Красота! Такая неожиданная, такая совершенная! И до чего легко достижимая!
Фред Джонс мне как-то сказал, что дымные росчерки, оставляемые падающими самолетами и продырявленными аэростатами, — это самое красивое, что он видел на свете.
А теперь мне кажется, что восторг, который вызывали у него дуги, спирали и дымовые пятна на небе, можно сравнить с ощущениями Джексона Поллока, когда тот видел, как растекаются капли краски на холсте, лежащем на полу студии.

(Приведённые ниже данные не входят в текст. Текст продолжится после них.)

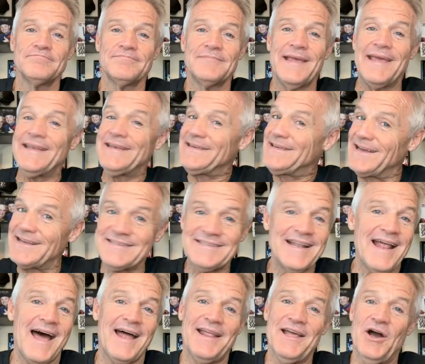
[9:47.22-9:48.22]
It does
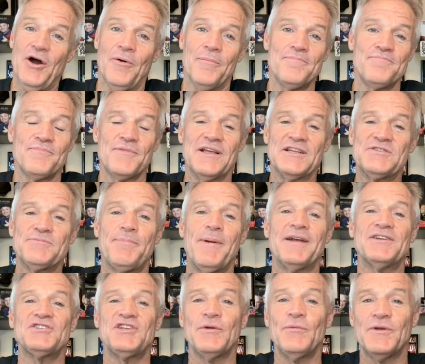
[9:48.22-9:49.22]
not help,
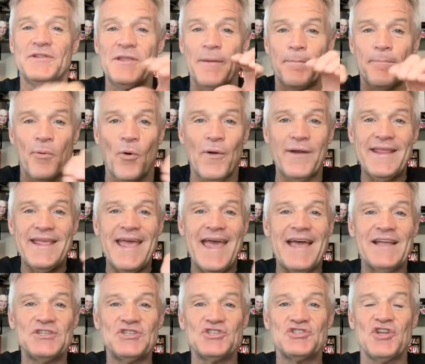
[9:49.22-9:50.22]
especially with the pointy
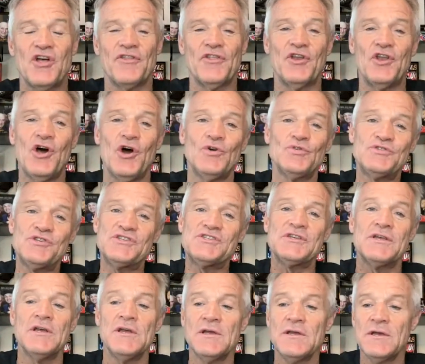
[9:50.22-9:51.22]
edges on the
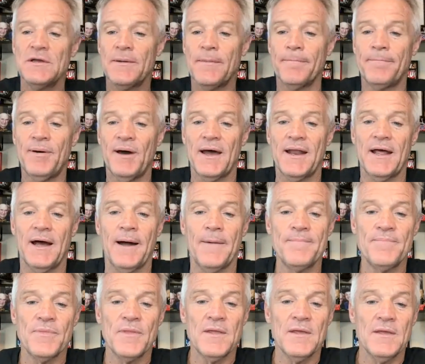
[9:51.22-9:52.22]
noses. But
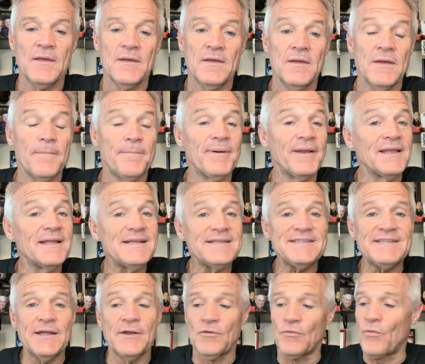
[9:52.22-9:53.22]

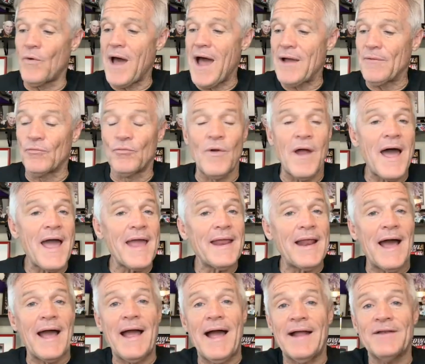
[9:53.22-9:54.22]
listen, Ryan,
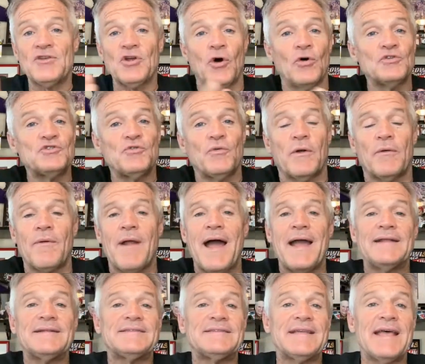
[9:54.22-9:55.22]
I told you what
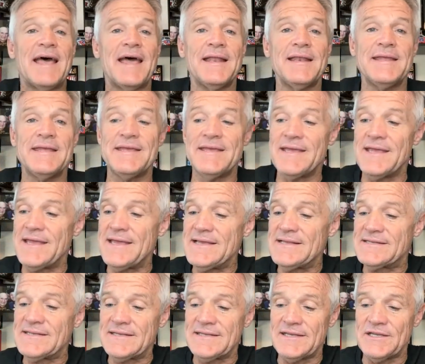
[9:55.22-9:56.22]
Ryan said.
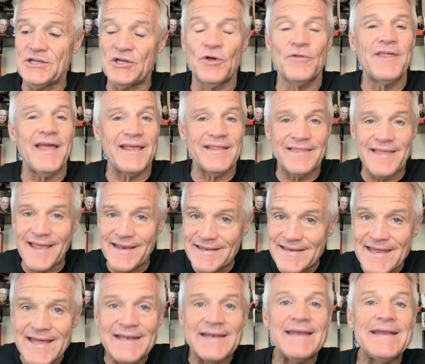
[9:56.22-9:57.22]
He's, you know, they
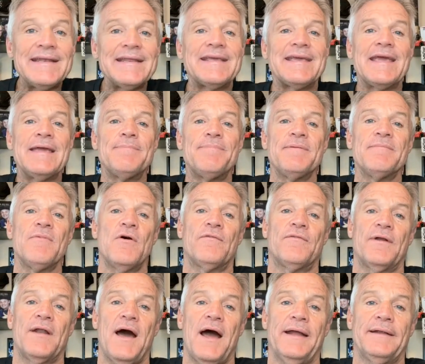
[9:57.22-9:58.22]
did need to keep him
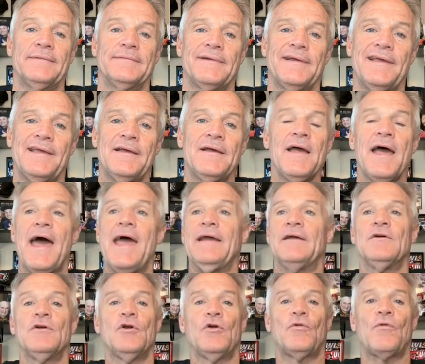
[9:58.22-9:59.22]
overnight.
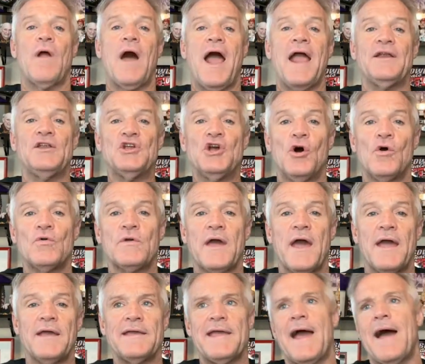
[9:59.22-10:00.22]
Hey, Ryan, you
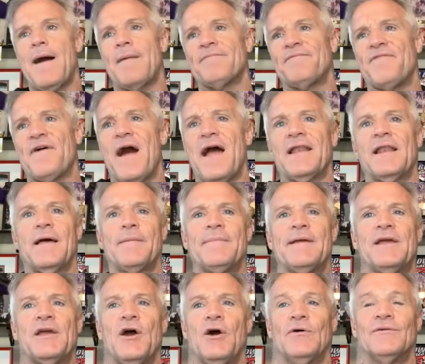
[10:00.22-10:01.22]
okay? Yeah, I'm fine. Let
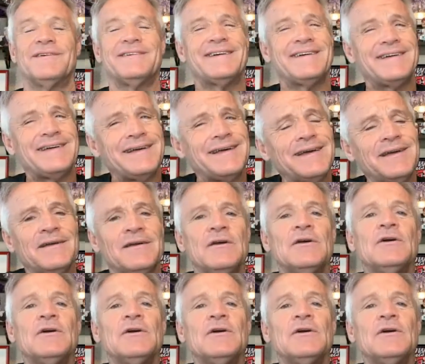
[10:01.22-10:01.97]
me go.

То же чувство счастья! Только в том, что делал Поллок, недоставало самого привлекательного для толпы — самопожертвования.
* * *
Вот, по-моему, суть происходившего с Фредом Джонсом:
Авиаполк стал его домом — так же, как для меня в свое время саперная рота.
А потом его вышвырнули — по той же причине, что меня: он лишился глаза.

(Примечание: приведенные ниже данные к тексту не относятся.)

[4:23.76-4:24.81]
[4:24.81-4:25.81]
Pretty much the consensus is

И если на машине времени я мог бы вернуться в Великую депрессию, то сделал бы себе, юнцу зеленому, страшное предсказание: «Эй ты, самоуверенный армянский мальчишка! Послушай-ка. Знаешь, почему Фред Джонс такой странный и такой мрачный? И сам будешь таким же — одноглазым ветераном, который боится женщин и не приспособлен к жизни на гражданке».
Тогда, в юности, мне было любопытно, каково это — без глаза, и я экспериментировал, прикрывая один глаз рукой. Смотрел одним глазом, но мир не казался таким уж обедненным. Я и сейчас не ощущаю, что отсутствие глаза — такая уж серьезная помеха.
Цирцея Берман буквально в первый же час нашего знакомства спросила, каково быть одноглазым. Ведь она может спросить кого угодно о чем угодно и когда угодно.
— Да нормально, — ответил я, — катаюсь как сыр в масле.
* * *
Вспоминаю Дэна Грегори: недаром У.С.Филдс называл его «недомерком-арапахо» — сам-то похож на индейца, а на побегушках у него Мерили и Джонс. Думаю, они бы замечательно подошли для иллюстрации Грегори к какому-нибудь рассказу из времен Римской империи: император, а за ним послушно ходит пара белокурых голубоглазых пленников-германцев.